====== Data excerpts ======
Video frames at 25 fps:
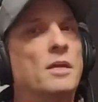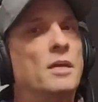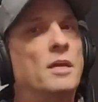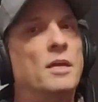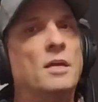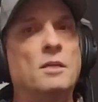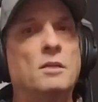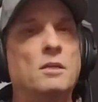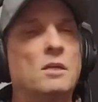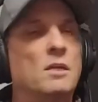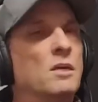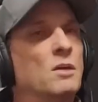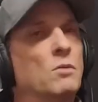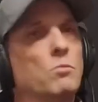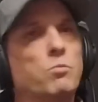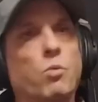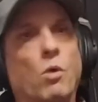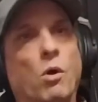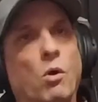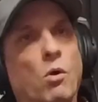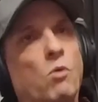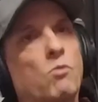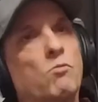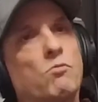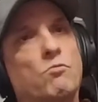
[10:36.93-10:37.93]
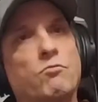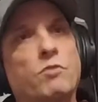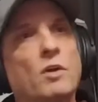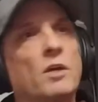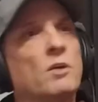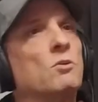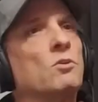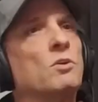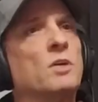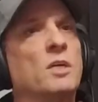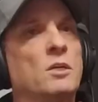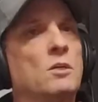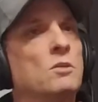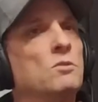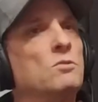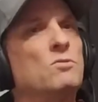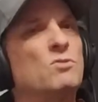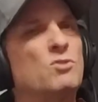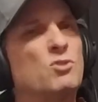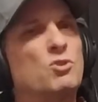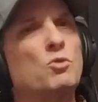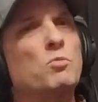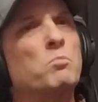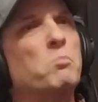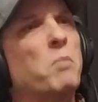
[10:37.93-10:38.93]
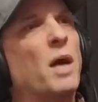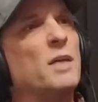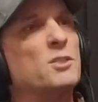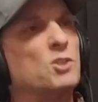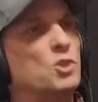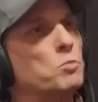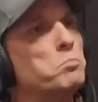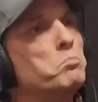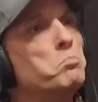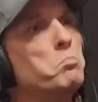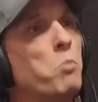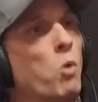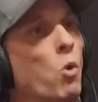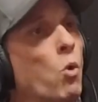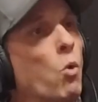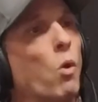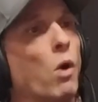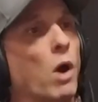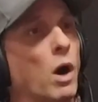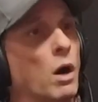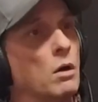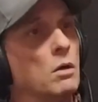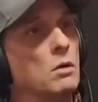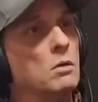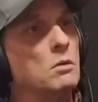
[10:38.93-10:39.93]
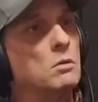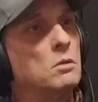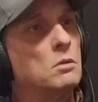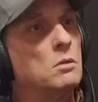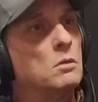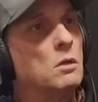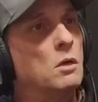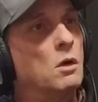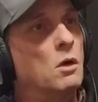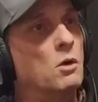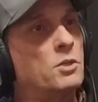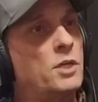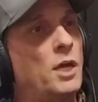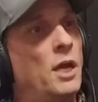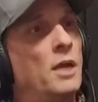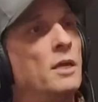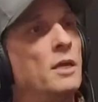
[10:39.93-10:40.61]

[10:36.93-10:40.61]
it won't really do much more. Okay?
======
The problem
Except for the pictures, write the data out exactly.

Response
Video frames at 25 fps:
[10:36.93-10:37.93]
[10:37.93-10:38.93]
[10:38.93-10:39.93]
[10:39.93-10:40.61]

[10:36.93-10:40.61]
it won't really do much more. Okay?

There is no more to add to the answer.